* [WORK INSTRUCTIONS]: The answer is to be the data that follows, transcribed exactly, minus its pictures.

* [PROVIDED RECORDS]:
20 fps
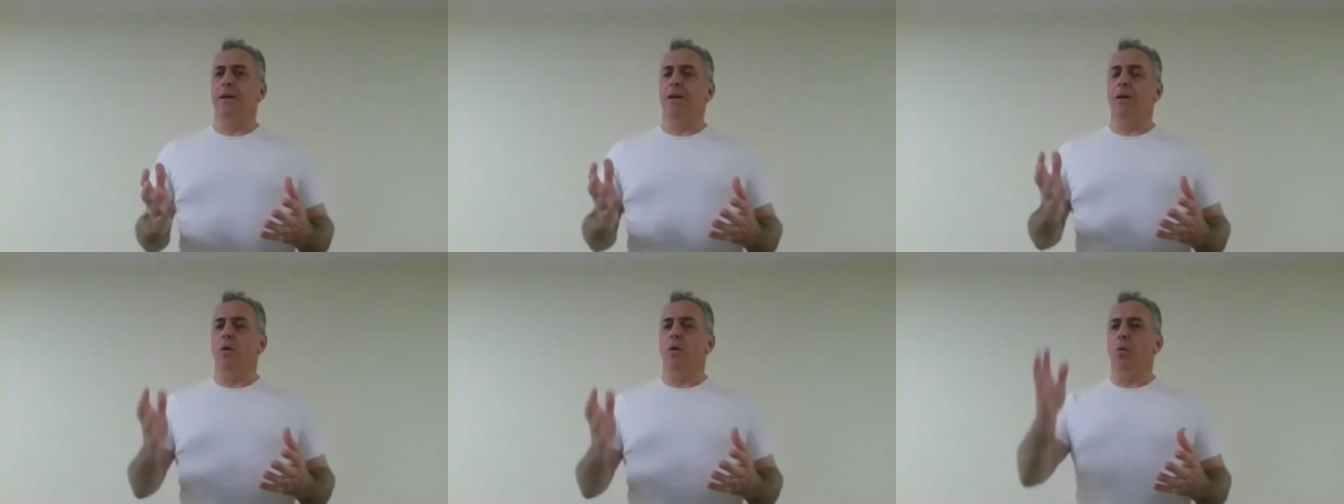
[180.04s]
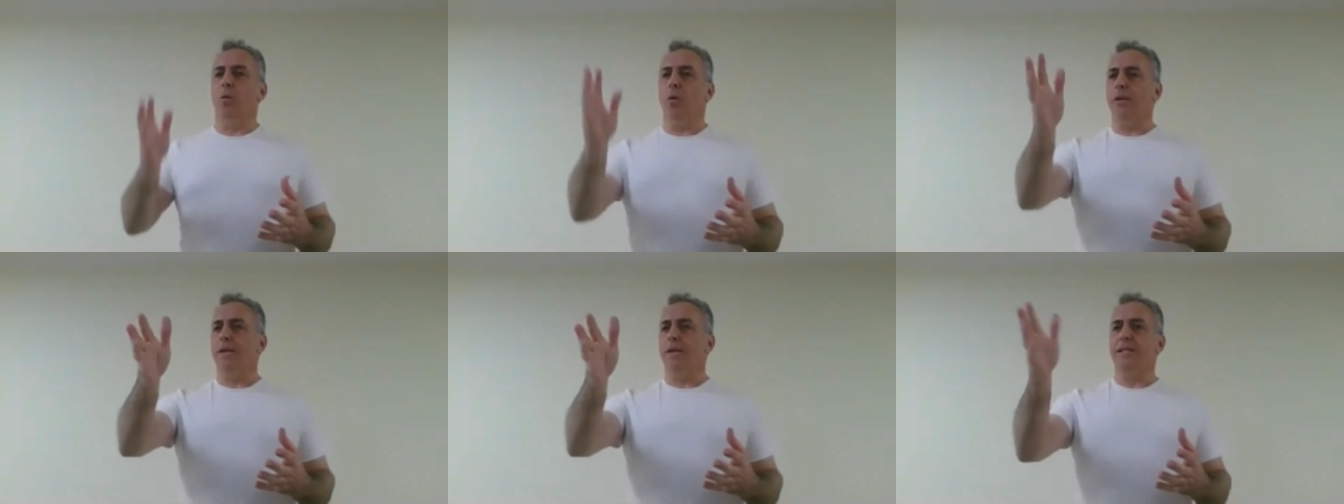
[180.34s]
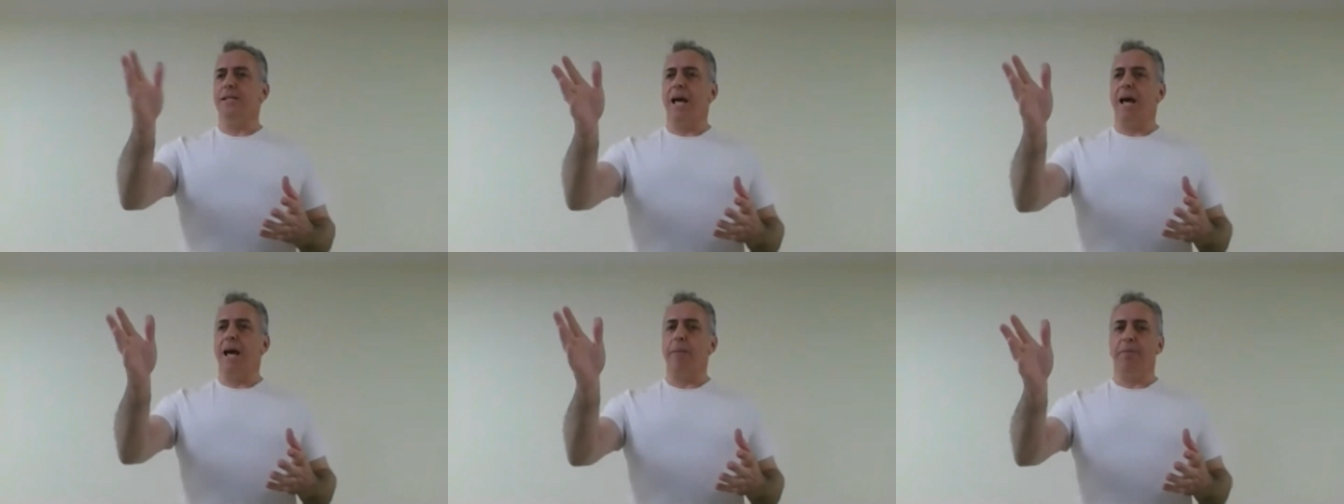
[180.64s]
what
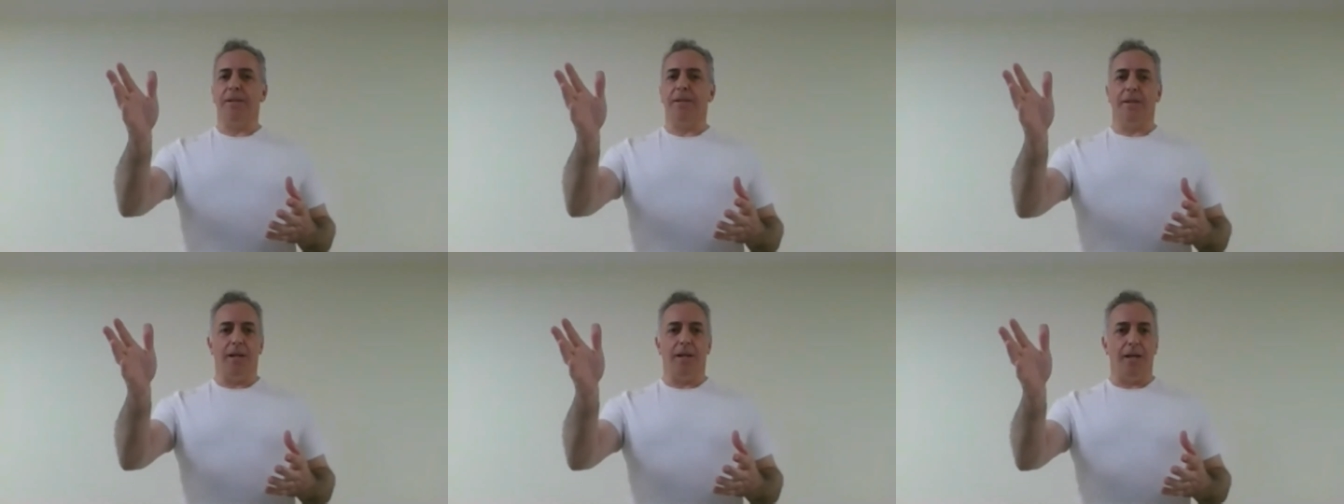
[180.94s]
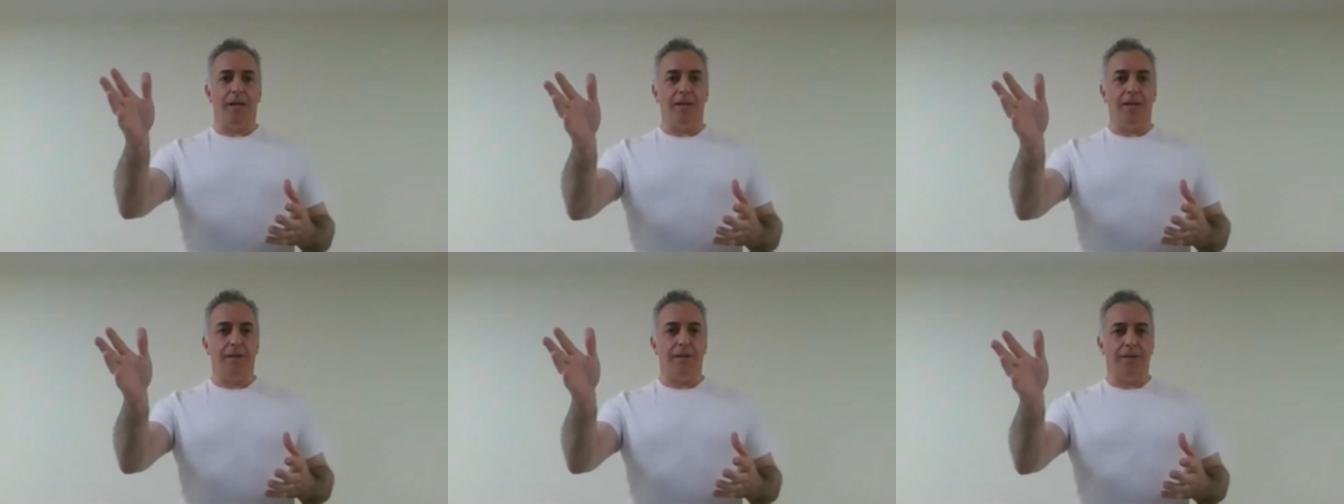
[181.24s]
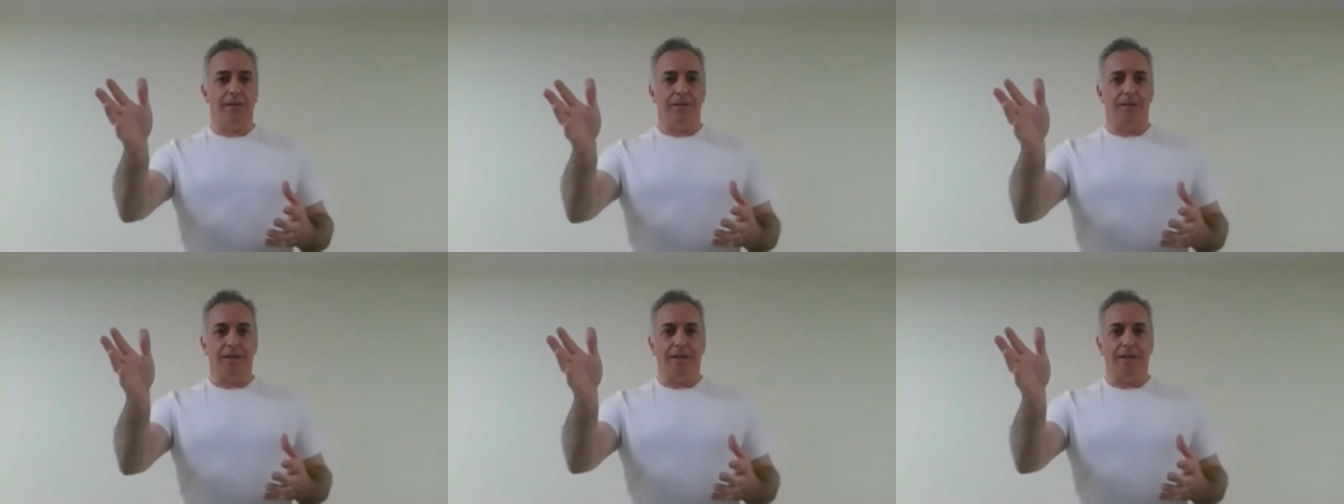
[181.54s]
is happening in
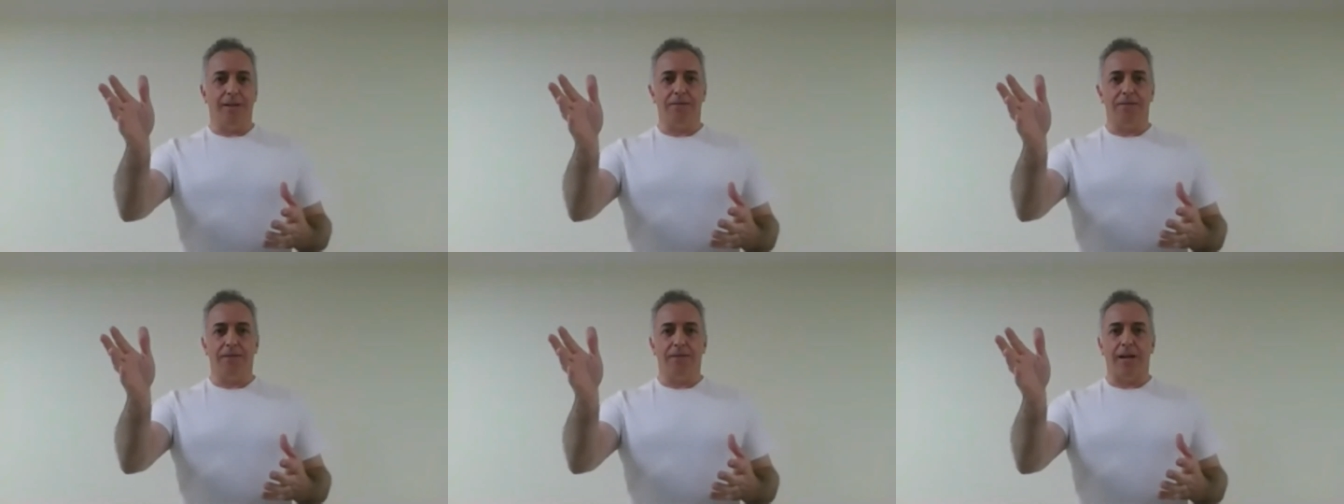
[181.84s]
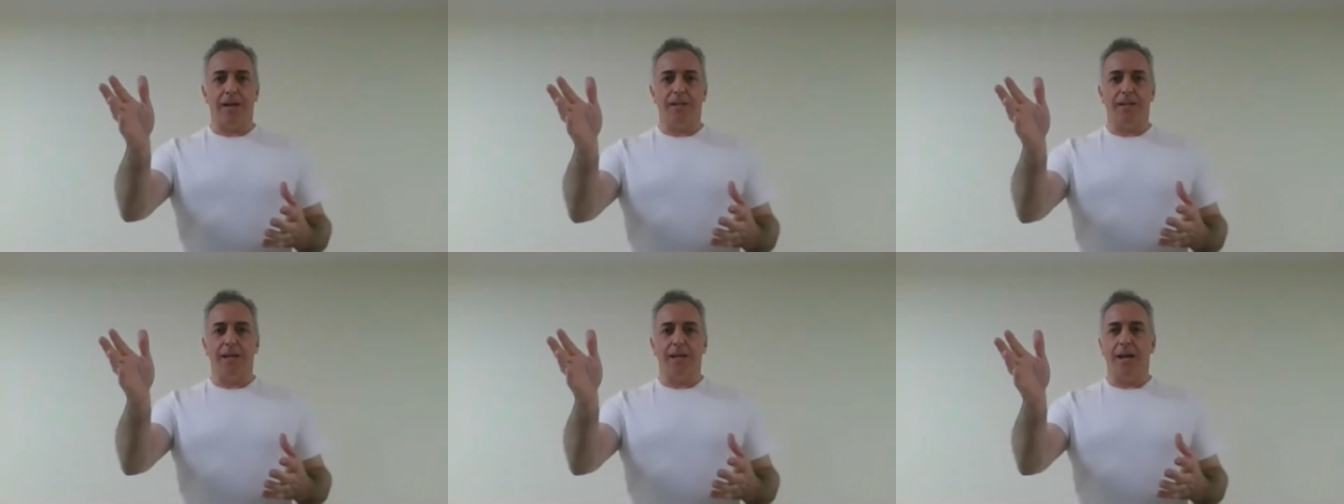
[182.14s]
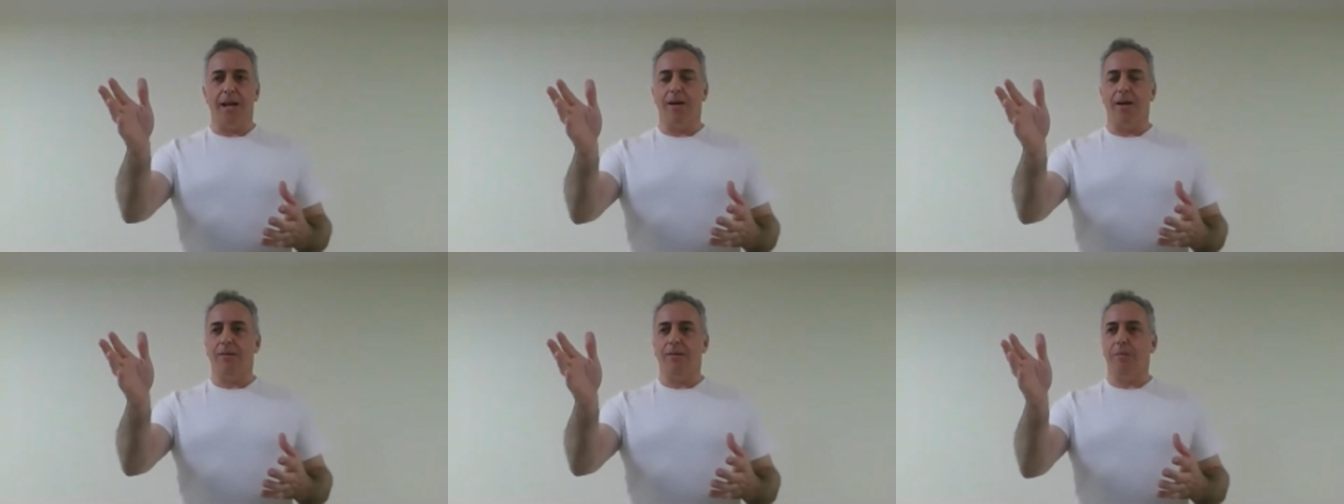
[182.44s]
the
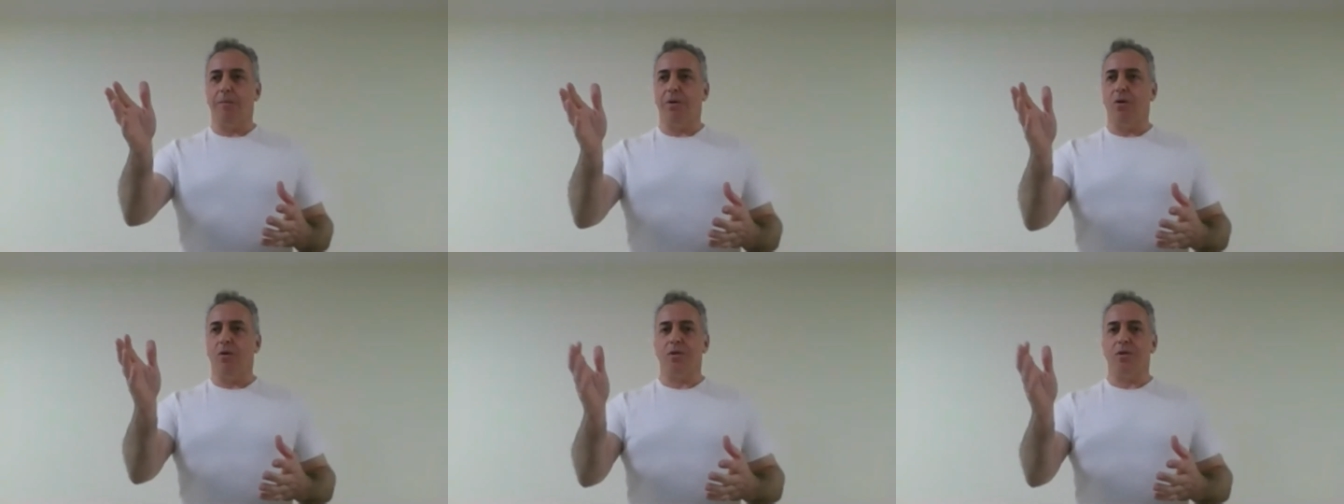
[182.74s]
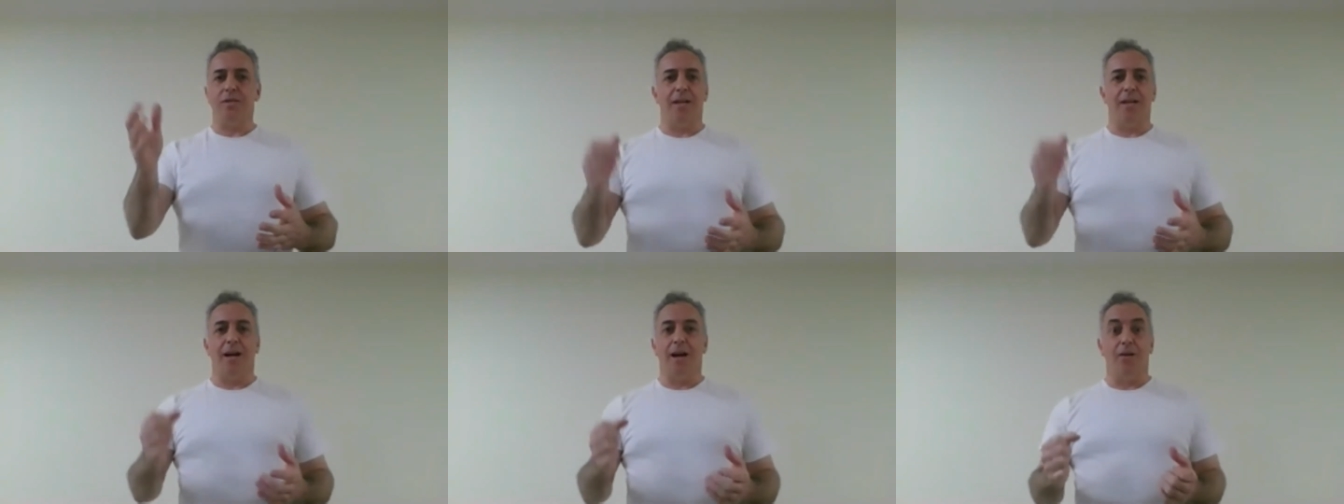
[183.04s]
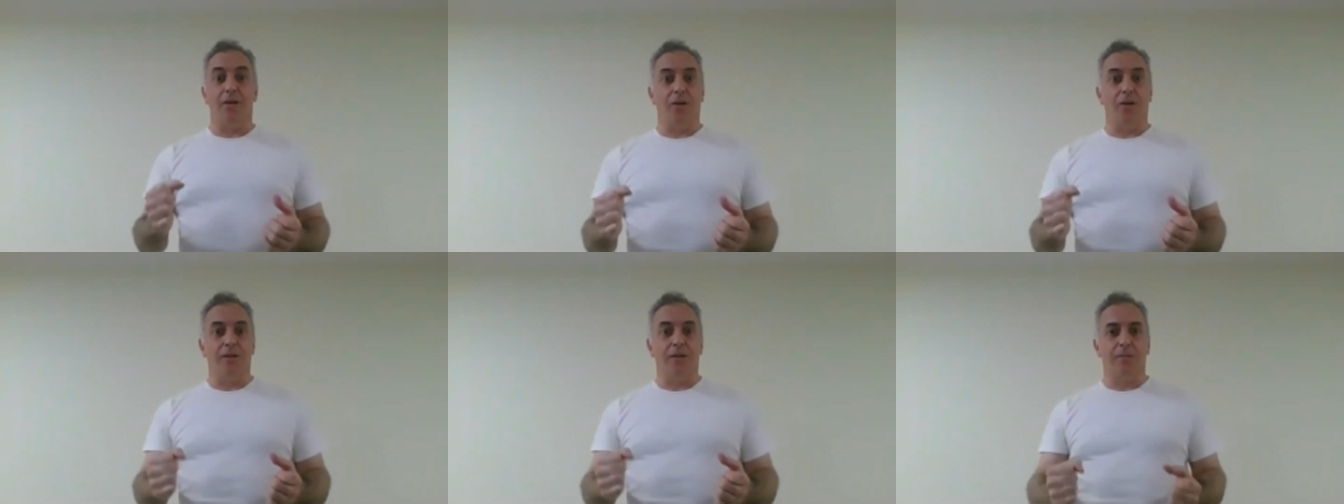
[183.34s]
fighting area, because they are
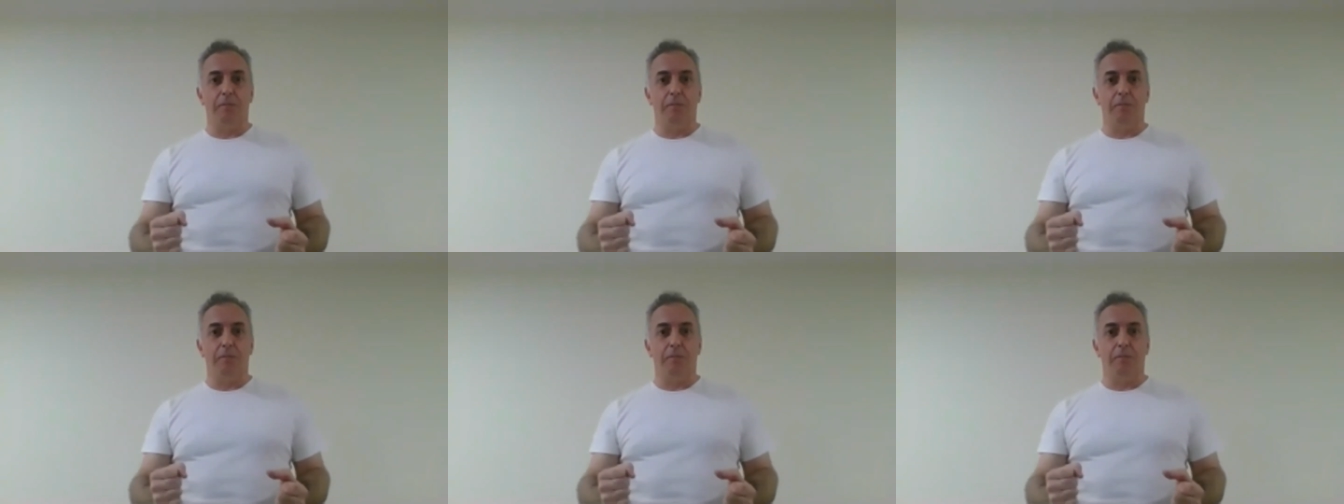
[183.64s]
not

* [SOLUTION TO THIS TASK]:
20 fps
[180.04s]
[180.34s]
[180.64s]
what
[180.94s]
[181.24s]
[181.54s]
is happening in
[181.84s]
[182.14s]
[182.44s]
the
[182.74s]
[183.04s]
[183.34s]
fighting area, because they are
[183.64s]
not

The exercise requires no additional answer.